- PROBLEM DETAILS -
Please return every entry below exactly as written, without any of its pictures.

Data items:
▼

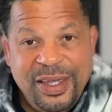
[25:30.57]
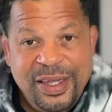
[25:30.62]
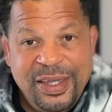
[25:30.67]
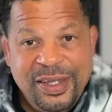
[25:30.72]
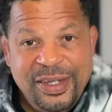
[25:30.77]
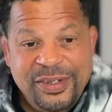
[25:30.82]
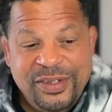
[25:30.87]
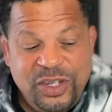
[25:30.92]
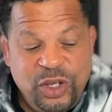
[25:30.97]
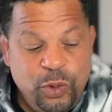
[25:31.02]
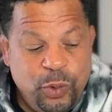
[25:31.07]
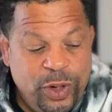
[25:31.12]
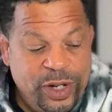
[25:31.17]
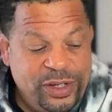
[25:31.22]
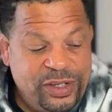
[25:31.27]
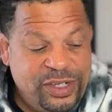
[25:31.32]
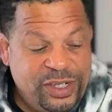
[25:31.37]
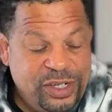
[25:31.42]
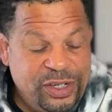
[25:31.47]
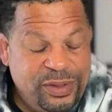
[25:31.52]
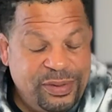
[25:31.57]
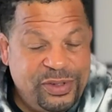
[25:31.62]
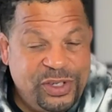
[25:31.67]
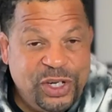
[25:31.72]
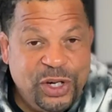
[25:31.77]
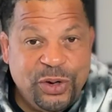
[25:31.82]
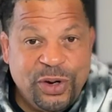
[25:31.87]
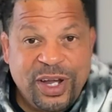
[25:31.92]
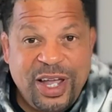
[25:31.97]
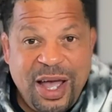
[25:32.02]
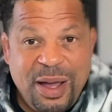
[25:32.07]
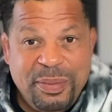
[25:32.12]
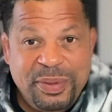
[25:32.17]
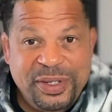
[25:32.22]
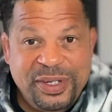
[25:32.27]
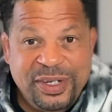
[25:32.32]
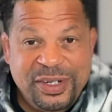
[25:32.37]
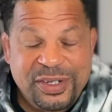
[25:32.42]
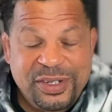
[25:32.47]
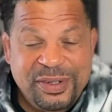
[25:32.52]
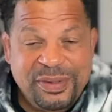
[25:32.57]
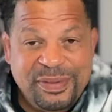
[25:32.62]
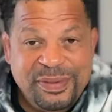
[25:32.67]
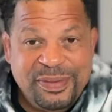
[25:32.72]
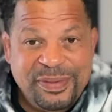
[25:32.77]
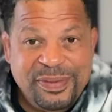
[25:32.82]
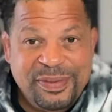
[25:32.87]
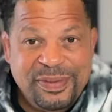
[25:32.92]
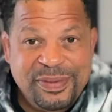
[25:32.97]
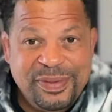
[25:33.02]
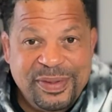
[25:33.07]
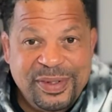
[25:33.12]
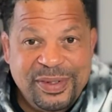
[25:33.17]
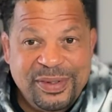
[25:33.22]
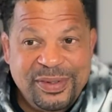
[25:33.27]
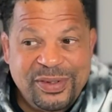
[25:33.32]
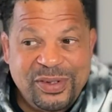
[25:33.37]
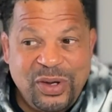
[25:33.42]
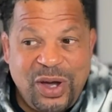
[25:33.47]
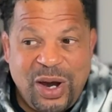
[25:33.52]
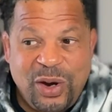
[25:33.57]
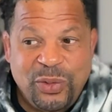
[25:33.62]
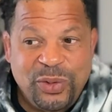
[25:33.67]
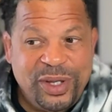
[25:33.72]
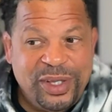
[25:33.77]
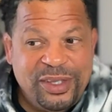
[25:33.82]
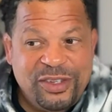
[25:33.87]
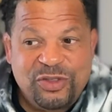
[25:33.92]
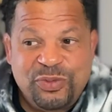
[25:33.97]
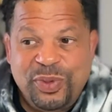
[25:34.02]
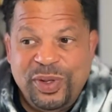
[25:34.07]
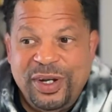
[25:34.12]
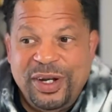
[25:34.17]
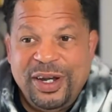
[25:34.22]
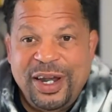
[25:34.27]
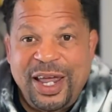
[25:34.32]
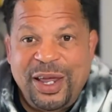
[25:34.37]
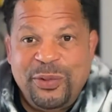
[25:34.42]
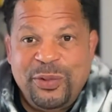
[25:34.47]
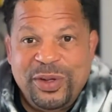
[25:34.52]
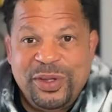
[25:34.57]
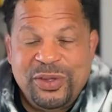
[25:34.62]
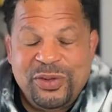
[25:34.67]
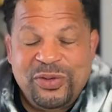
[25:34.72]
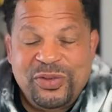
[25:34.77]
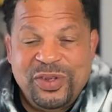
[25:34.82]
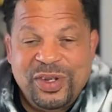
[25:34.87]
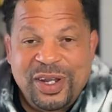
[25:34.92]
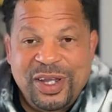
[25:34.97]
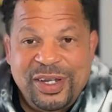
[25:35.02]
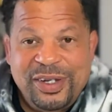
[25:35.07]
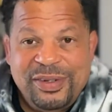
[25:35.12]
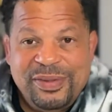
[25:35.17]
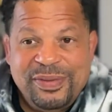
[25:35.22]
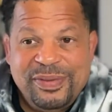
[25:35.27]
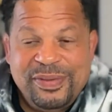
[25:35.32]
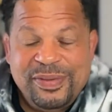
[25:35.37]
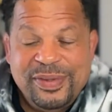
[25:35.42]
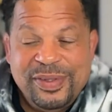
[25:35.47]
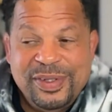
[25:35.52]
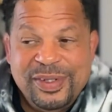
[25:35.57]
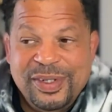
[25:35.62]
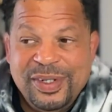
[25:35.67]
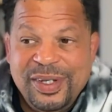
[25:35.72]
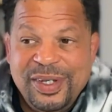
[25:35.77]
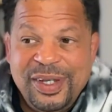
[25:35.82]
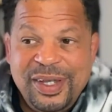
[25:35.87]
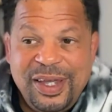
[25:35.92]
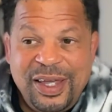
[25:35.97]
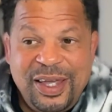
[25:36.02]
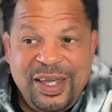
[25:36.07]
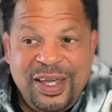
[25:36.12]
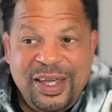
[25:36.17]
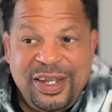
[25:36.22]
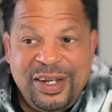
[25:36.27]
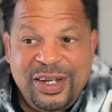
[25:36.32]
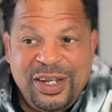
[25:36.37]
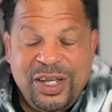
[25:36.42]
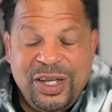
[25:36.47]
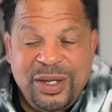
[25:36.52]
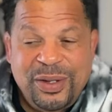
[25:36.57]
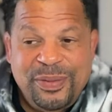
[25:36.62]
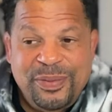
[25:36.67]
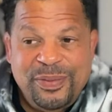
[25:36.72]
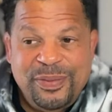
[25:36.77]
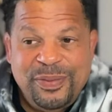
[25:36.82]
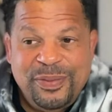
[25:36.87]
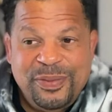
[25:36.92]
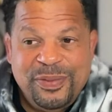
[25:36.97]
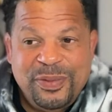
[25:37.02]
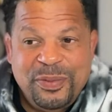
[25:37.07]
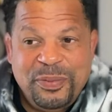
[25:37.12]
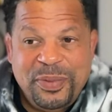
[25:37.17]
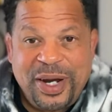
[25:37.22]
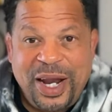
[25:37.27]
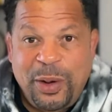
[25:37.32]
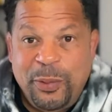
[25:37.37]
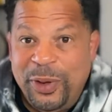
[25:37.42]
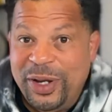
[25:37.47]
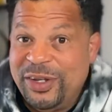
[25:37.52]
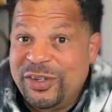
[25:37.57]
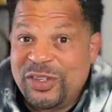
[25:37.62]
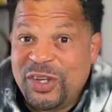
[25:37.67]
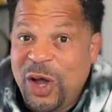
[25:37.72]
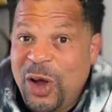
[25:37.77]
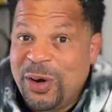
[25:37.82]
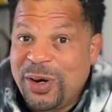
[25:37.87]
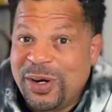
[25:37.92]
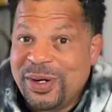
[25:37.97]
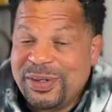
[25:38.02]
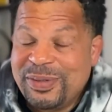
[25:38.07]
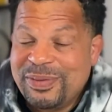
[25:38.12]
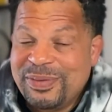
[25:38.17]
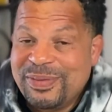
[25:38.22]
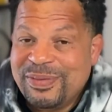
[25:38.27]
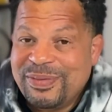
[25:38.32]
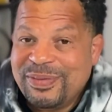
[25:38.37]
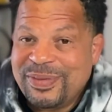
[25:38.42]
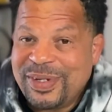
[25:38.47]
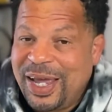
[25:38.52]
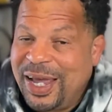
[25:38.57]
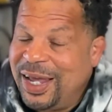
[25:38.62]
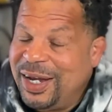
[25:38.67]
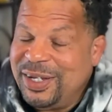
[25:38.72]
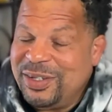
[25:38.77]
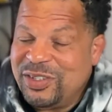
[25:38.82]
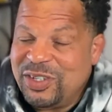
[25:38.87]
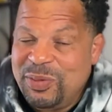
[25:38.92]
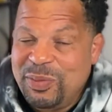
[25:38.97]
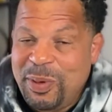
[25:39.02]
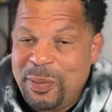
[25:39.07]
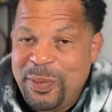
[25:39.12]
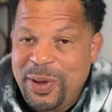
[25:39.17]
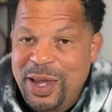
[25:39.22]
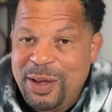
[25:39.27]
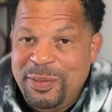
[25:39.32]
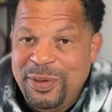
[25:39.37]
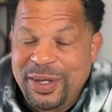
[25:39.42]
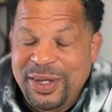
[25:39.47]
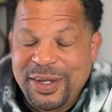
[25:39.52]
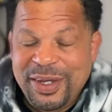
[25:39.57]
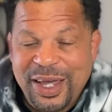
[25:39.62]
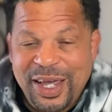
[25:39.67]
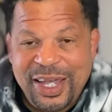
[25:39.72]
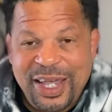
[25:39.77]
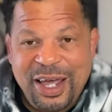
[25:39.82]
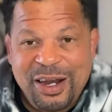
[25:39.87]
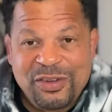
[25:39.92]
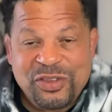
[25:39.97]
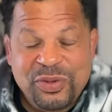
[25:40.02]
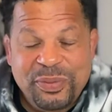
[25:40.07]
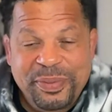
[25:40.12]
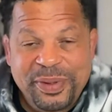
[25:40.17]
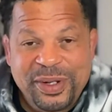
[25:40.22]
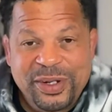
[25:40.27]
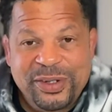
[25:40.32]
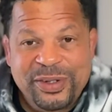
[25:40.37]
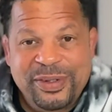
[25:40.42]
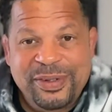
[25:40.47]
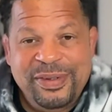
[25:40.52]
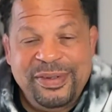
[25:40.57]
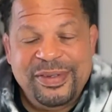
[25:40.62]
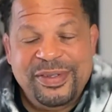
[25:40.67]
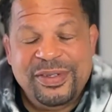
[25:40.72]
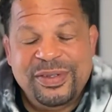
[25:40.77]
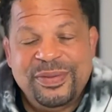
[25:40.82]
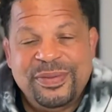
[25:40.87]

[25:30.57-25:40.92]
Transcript: She went to cheer competition, so I don't get to spend the night with her tonight. And but I went and saw her. I had to see my baby. I got her some balloons,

▲

- SOLUTION -
[25:30.57]
[25:30.62]
[25:30.67]
[25:30.72]
[25:30.77]
[25:30.82]
[25:30.87]
[25:30.92]
[25:30.97]
[25:31.02]
[25:31.07]
[25:31.12]
[25:31.17]
[25:31.22]
[25:31.27]
[25:31.32]
[25:31.37]
[25:31.42]
[25:31.47]
[25:31.52]
[25:31.57]
[25:31.62]
[25:31.67]
[25:31.72]
[25:31.77]
[25:31.82]
[25:31.87]
[25:31.92]
[25:31.97]
[25:32.02]
[25:32.07]
[25:32.12]
[25:32.17]
[25:32.22]
[25:32.27]
[25:32.32]
[25:32.37]
[25:32.42]
[25:32.47]
[25:32.52]
[25:32.57]
[25:32.62]
[25:32.67]
[25:32.72]
[25:32.77]
[25:32.82]
[25:32.87]
[25:32.92]
[25:32.97]
[25:33.02]
[25:33.07]
[25:33.12]
[25:33.17]
[25:33.22]
[25:33.27]
[25:33.32]
[25:33.37]
[25:33.42]
[25:33.47]
[25:33.52]
[25:33.57]
[25:33.62]
[25:33.67]
[25:33.72]
[25:33.77]
[25:33.82]
[25:33.87]
[25:33.92]
[25:33.97]
[25:34.02]
[25:34.07]
[25:34.12]
[25:34.17]
[25:34.22]
[25:34.27]
[25:34.32]
[25:34.37]
[25:34.42]
[25:34.47]
[25:34.52]
[25:34.57]
[25:34.62]
[25:34.67]
[25:34.72]
[25:34.77]
[25:34.82]
[25:34.87]
[25:34.92]
[25:34.97]
[25:35.02]
[25:35.07]
[25:35.12]
[25:35.17]
[25:35.22]
[25:35.27]
[25:35.32]
[25:35.37]
[25:35.42]
[25:35.47]
[25:35.52]
[25:35.57]
[25:35.62]
[25:35.67]
[25:35.72]
[25:35.77]
[25:35.82]
[25:35.87]
[25:35.92]
[25:35.97]
[25:36.02]
[25:36.07]
[25:36.12]
[25:36.17]
[25:36.22]
[25:36.27]
[25:36.32]
[25:36.37]
[25:36.42]
[25:36.47]
[25:36.52]
[25:36.57]
[25:36.62]
[25:36.67]
[25:36.72]
[25:36.77]
[25:36.82]
[25:36.87]
[25:36.92]
[25:36.97]
[25:37.02]
[25:37.07]
[25:37.12]
[25:37.17]
[25:37.22]
[25:37.27]
[25:37.32]
[25:37.37]
[25:37.42]
[25:37.47]
[25:37.52]
[25:37.57]
[25:37.62]
[25:37.67]
[25:37.72]
[25:37.77]
[25:37.82]
[25:37.87]
[25:37.92]
[25:37.97]
[25:38.02]
[25:38.07]
[25:38.12]
[25:38.17]
[25:38.22]
[25:38.27]
[25:38.32]
[25:38.37]
[25:38.42]
[25:38.47]
[25:38.52]
[25:38.57]
[25:38.62]
[25:38.67]
[25:38.72]
[25:38.77]
[25:38.82]
[25:38.87]
[25:38.92]
[25:38.97]
[25:39.02]
[25:39.07]
[25:39.12]
[25:39.17]
[25:39.22]
[25:39.27]
[25:39.32]
[25:39.37]
[25:39.42]
[25:39.47]
[25:39.52]
[25:39.57]
[25:39.62]
[25:39.67]
[25:39.72]
[25:39.77]
[25:39.82]
[25:39.87]
[25:39.92]
[25:39.97]
[25:40.02]
[25:40.07]
[25:40.12]
[25:40.17]
[25:40.22]
[25:40.27]
[25:40.32]
[25:40.37]
[25:40.42]
[25:40.47]
[25:40.52]
[25:40.57]
[25:40.62]
[25:40.67]
[25:40.72]
[25:40.77]
[25:40.82]
[25:40.87]

[25:30.57-25:40.92]
Transcript: She went to cheer competition, so I don't get to spend the night with her tonight. And but I went and saw her. I had to see my baby. I got her some balloons,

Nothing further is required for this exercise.